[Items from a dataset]
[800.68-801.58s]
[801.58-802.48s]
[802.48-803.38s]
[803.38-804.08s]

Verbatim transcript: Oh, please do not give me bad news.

...

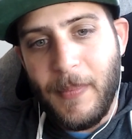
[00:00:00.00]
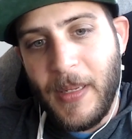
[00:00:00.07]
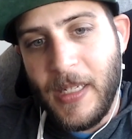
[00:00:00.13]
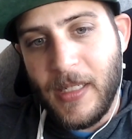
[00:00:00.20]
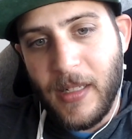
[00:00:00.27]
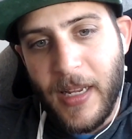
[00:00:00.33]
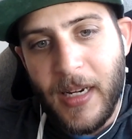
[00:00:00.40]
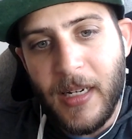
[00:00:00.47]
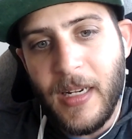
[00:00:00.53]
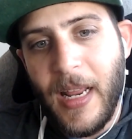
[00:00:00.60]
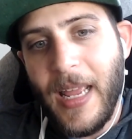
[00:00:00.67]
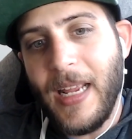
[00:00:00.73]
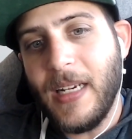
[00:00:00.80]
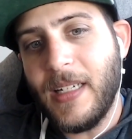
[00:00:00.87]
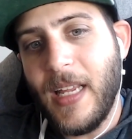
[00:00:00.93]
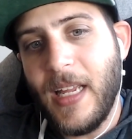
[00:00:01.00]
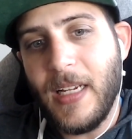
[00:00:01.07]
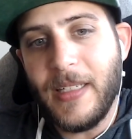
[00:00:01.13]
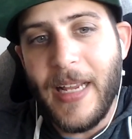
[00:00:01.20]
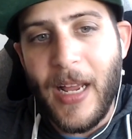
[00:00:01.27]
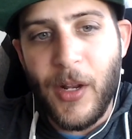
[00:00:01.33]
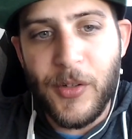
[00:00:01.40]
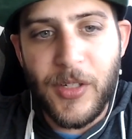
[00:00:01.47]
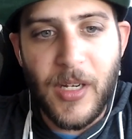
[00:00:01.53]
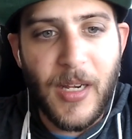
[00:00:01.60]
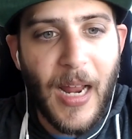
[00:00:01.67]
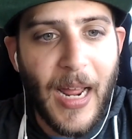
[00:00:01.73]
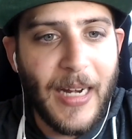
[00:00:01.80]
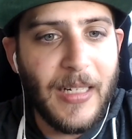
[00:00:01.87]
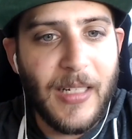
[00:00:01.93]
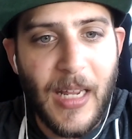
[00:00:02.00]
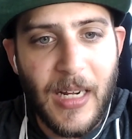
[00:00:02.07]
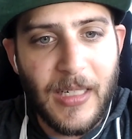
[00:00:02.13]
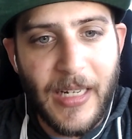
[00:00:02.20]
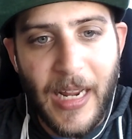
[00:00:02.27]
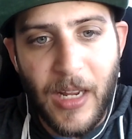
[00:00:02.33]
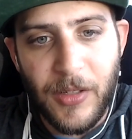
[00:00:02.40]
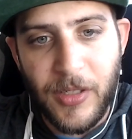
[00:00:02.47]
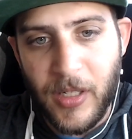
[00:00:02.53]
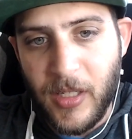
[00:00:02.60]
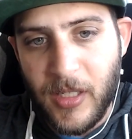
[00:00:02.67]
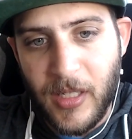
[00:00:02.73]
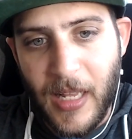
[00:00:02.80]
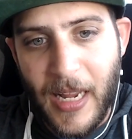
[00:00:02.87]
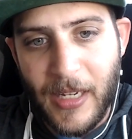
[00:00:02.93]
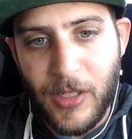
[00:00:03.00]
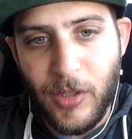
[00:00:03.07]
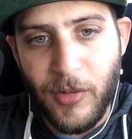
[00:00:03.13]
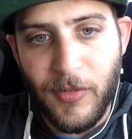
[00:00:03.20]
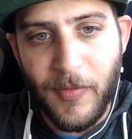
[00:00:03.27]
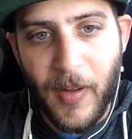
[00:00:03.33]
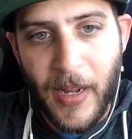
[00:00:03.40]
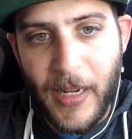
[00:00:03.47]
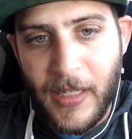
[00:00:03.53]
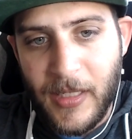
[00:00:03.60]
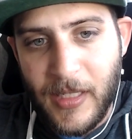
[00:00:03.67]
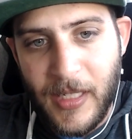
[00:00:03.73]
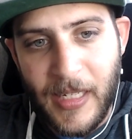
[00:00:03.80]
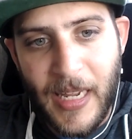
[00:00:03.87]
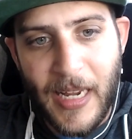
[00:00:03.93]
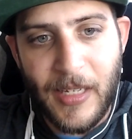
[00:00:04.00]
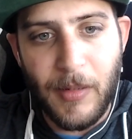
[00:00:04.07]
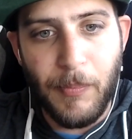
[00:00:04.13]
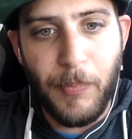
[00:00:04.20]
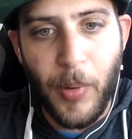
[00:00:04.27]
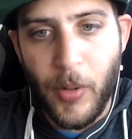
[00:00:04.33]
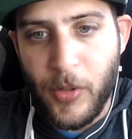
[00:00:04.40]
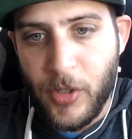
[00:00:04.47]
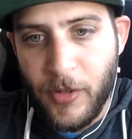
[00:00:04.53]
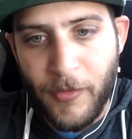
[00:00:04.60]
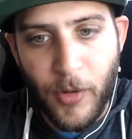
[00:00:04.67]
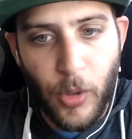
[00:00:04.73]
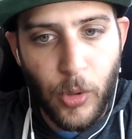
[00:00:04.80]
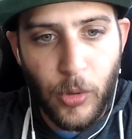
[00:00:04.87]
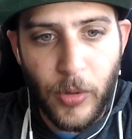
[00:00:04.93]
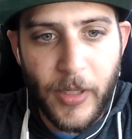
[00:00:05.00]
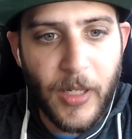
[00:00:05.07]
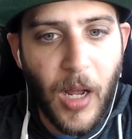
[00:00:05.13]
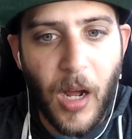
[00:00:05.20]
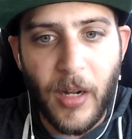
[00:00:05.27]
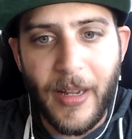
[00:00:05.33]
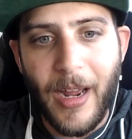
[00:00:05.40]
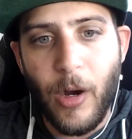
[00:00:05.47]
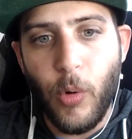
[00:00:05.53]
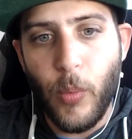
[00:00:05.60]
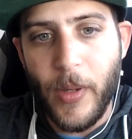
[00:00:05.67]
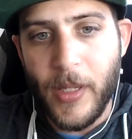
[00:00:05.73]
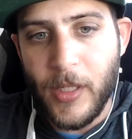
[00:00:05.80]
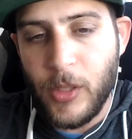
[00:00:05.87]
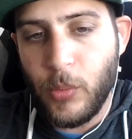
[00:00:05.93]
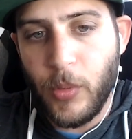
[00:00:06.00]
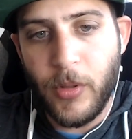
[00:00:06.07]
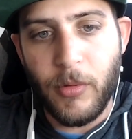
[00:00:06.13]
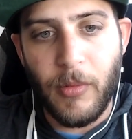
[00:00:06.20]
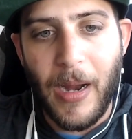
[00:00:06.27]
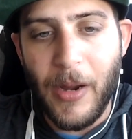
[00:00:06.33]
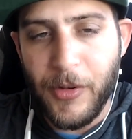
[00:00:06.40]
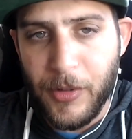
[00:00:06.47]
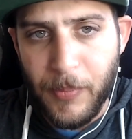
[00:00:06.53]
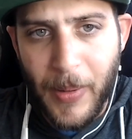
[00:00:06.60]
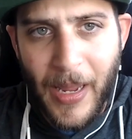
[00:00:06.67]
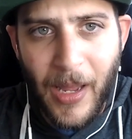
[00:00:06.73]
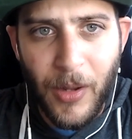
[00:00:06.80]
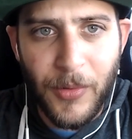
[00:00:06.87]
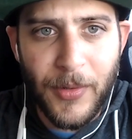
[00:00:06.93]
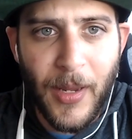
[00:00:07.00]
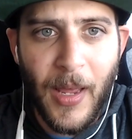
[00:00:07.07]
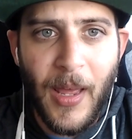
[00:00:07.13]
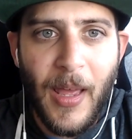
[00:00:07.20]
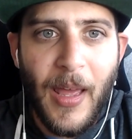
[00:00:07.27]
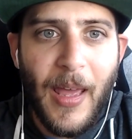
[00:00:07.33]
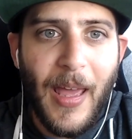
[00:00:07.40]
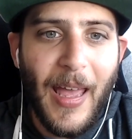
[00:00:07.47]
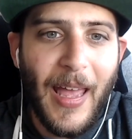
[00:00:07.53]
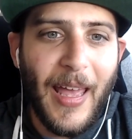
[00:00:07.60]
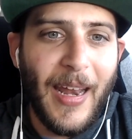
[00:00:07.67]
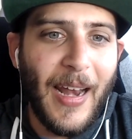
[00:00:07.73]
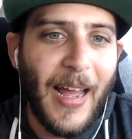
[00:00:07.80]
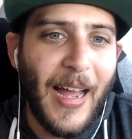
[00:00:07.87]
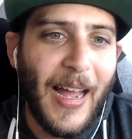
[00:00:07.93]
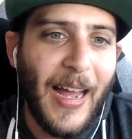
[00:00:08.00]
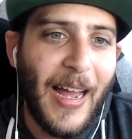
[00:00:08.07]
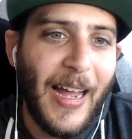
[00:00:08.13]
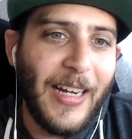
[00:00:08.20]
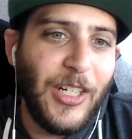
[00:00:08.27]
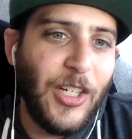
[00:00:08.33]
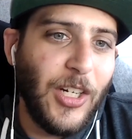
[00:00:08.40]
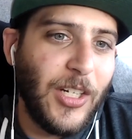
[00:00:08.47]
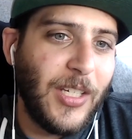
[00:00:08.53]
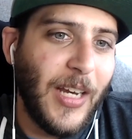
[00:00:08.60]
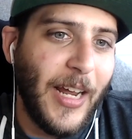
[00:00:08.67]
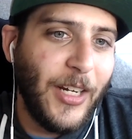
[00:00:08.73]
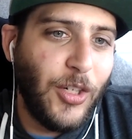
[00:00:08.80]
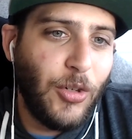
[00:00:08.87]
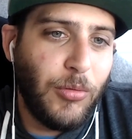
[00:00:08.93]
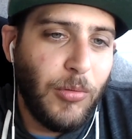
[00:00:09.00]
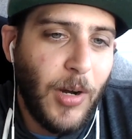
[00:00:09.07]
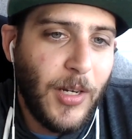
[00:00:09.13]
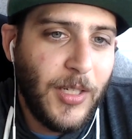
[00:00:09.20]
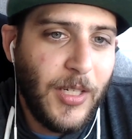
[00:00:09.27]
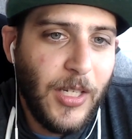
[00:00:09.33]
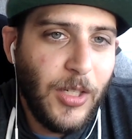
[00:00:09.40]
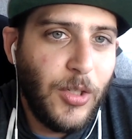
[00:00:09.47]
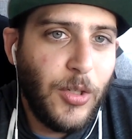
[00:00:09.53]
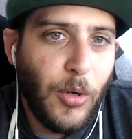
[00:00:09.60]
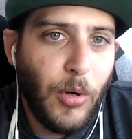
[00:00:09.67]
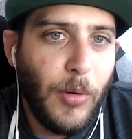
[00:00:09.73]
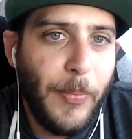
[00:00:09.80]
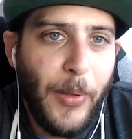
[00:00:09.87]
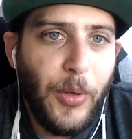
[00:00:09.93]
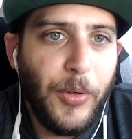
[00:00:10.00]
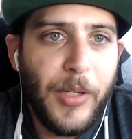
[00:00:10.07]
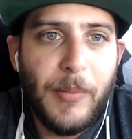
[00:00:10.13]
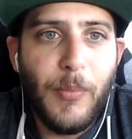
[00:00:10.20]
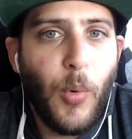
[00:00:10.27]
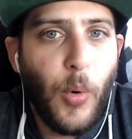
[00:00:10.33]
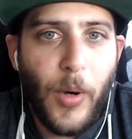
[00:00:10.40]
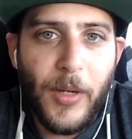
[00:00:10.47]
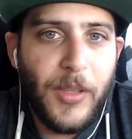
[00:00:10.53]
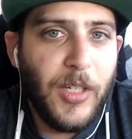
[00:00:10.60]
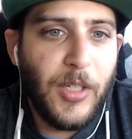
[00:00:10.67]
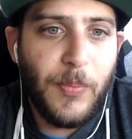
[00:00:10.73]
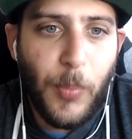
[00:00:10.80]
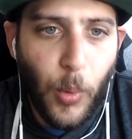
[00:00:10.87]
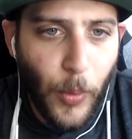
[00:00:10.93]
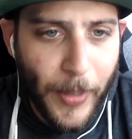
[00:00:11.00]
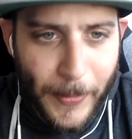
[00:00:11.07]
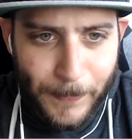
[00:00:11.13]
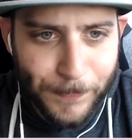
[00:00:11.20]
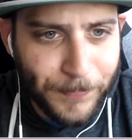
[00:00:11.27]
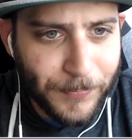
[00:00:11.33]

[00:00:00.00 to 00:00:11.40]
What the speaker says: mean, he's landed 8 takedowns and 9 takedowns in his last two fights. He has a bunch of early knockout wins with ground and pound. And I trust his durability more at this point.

#### Description of the task:
Beginning at the line above that contains "[800.68-801.58s]", return each line exactly through the line that contains "Verbatim transcript: Oh, please", and no others.

#### Answer space:
[800.68-801.58s]
[801.58-802.48s]
[802.48-803.38s]
[803.38-804.08s]

Verbatim transcript: Oh, please do not give me bad news.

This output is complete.